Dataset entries
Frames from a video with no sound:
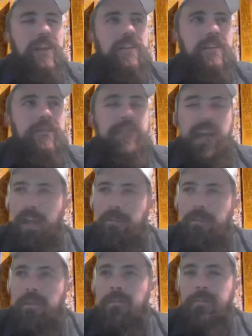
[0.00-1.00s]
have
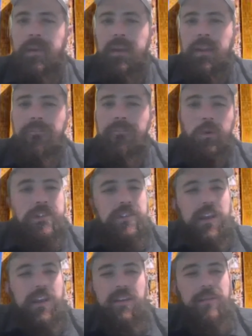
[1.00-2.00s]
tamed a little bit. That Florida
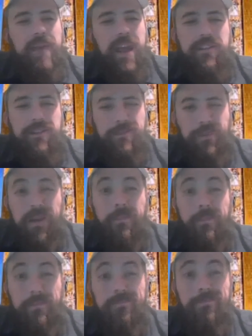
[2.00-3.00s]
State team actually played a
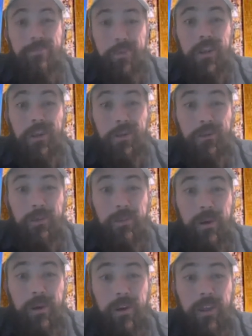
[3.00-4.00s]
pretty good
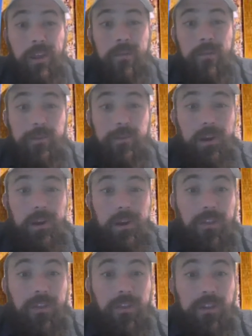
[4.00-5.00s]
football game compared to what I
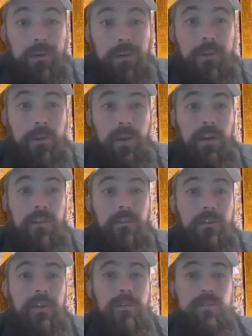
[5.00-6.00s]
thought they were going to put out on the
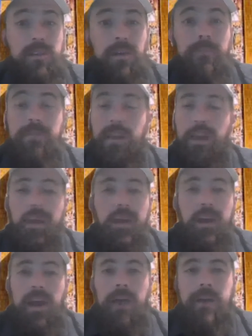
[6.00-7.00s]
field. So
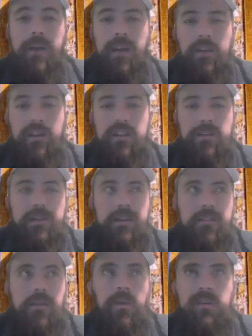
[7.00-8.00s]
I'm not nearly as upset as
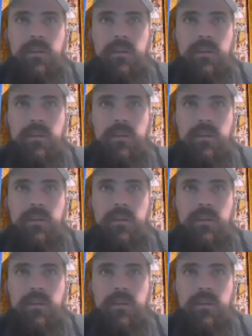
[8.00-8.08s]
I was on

» What to work on: Where the line containing "[2.00-3.00s]" appears above, start there and set down each line exactly through the last line of the data; leave out every picture.

» Answer to this exercise:
[2.00-3.00s]
State team actually played a
[3.00-4.00s]
pretty good
[4.00-5.00s]
football game compared to what I
[5.00-6.00s]
thought they were going to put out on the
[6.00-7.00s]
field. So
[7.00-8.00s]
I'm not nearly as upset as
[8.00-8.08s]
I was on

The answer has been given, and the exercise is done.